ASCE E PICCONI

Dieci asce, nove manici di piccone, cinque seghe a spada, 20 coltelli tipo sushi con lama da 30 centimetri, 10 mazzette da carpentiere in ferro, cinque mazzette da carpentiere in gomma, 3 cesoie da giardiniere con lama da 30 centimetri, 6 coltelli da bistecca, un coltello da arrosto, una pistola elettrica, 90 petardi di vario tipo, 1 coltello a farfalla, 23 torce illuminanti, un tirapugni in acciaio e una molotov da razzo petardo.
Non è, come potrebbe apparire a prima vista, l’inventario di un’armeria ma “semplicemente” l’elenco dettagliato delle armi che la Digos romana ha trovato in una macchina parcheggiata poco fuori dalla curva nord, la zona della tifoseria calda della Lazio, nel giorno del derby. Armi che stavano là non per prendere una boccata d’aria ma per essere utilizzate sia contro i “vermi giallorossi”, come era scritto in uno degli scatoloni in cui erano custoditi gli esplosivi, sia contro le forze dell’ordine. Se servisse un’ulteriore prova delle intenzioni di chi le armi le ha portate sul posto basta guardare a che altro c’era in quella Kia color canna da zucchero: vestiti puliti. Ovvero i cambi, visto che il sangue ha questa fastidiosa tendenza a macchiare e rendere riconoscibili.

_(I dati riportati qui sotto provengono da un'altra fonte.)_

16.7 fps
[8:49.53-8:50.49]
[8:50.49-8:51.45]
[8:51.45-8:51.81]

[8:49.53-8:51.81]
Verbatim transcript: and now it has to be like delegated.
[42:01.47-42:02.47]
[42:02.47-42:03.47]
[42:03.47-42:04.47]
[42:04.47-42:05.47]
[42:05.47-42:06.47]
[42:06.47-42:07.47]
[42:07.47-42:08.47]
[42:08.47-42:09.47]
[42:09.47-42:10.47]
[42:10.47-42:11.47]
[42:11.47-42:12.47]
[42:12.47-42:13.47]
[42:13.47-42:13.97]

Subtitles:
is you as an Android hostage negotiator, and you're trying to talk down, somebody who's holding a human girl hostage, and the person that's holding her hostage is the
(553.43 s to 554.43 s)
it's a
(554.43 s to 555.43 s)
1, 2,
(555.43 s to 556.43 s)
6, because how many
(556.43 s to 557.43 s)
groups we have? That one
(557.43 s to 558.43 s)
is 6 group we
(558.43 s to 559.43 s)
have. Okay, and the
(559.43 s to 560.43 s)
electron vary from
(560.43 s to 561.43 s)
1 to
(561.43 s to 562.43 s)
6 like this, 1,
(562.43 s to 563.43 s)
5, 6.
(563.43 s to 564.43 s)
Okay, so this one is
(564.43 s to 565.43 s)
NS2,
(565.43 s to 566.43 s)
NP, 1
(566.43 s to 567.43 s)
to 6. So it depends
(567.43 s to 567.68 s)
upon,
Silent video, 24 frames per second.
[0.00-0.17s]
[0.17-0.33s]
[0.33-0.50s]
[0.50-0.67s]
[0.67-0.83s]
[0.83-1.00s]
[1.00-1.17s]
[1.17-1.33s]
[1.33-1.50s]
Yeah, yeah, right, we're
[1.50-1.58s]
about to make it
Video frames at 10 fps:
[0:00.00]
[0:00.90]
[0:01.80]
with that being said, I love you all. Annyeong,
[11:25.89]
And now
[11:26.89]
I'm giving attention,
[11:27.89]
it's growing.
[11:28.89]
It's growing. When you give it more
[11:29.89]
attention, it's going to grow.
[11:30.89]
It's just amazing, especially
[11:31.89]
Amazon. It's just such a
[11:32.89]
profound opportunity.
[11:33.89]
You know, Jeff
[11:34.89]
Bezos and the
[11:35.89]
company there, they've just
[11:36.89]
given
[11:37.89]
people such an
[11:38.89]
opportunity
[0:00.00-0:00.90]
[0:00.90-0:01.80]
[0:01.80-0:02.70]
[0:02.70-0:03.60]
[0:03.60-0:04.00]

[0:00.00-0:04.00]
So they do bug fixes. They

E a guardare l’arsenale disposto con simmetria sui banchi dove si è svolta la conferenza stampa della Digos,  se alla fine della giornata della partita  il bilancio è stato “solo” di un ferito grave e di tanta paura per una mamma che passava in macchina con i suoi due bambini da quelle parti e a cui qualcuno ha pensato di appiccare il fuoco, c’è quasi da tirare un sospiro di sollievo.
Anche perchè gli scontri erano stati voluti e pianificati a tavolino nei minimi dettagli. Racconta in conferenza stampa il dirigente della Digos Lamberto Giannini che due giorni prima del derby una macchina carica di ultras laziali era partita alla volta di Napoli per ritornare nella capitale carica di armi e “bomboni”. Eppure tra ultras biancocelesti e napoletani non corre di certo buon sangue: meno di 20 giorni fa, a Lazio – Napoli i tifosi partenopei erano stati tenuti fuori proprio per ragioni di ordine pubblico e per gli stessi spettatori di casa i biglietti erano stati venduti con la limitazione di due per ogni abbonato.
Nel mondo ultras, insomma, le alleanze si fanno e si disfanno con la massima facilità. Perchè c’è una sorta di logica perversa del “molti nemici molto onore” ad animare le frange più violente delle tifoserie. L’arsenale ritrovato domenica era stato portato sul posto da alcuni esponenti di  un gruppo della Curva Nord che si chiama “In basso a destra”. Il nome indica sia la posizione nello stadio, sia l’appartenenza politica. In questo momento, per una sorta di contrappasso maligno, indica pure le coordinate per trovare la Lazio in classifica ma, in fondo, in queste storie il calcio è solo uno sfondo.
Ora “In basso a destra” punta al centro della curva, quella occupata dallo storico gruppo degli irriducibili. Non bastavano né i romanisti né “le guardie”: ci voleva pure il “nemico interno”.  In basso a destra, infatti, accusa gli Irriducibili di imborghesimento e di “eccessiva moderazione” e, dopo un periodo di relativa calma seguito alla tragica morte di Gabriele Sandri, ora sembra pronta a sferrare l’offensiva per prendersi la curva. Come? Con dieci asce, nove manici di piccone…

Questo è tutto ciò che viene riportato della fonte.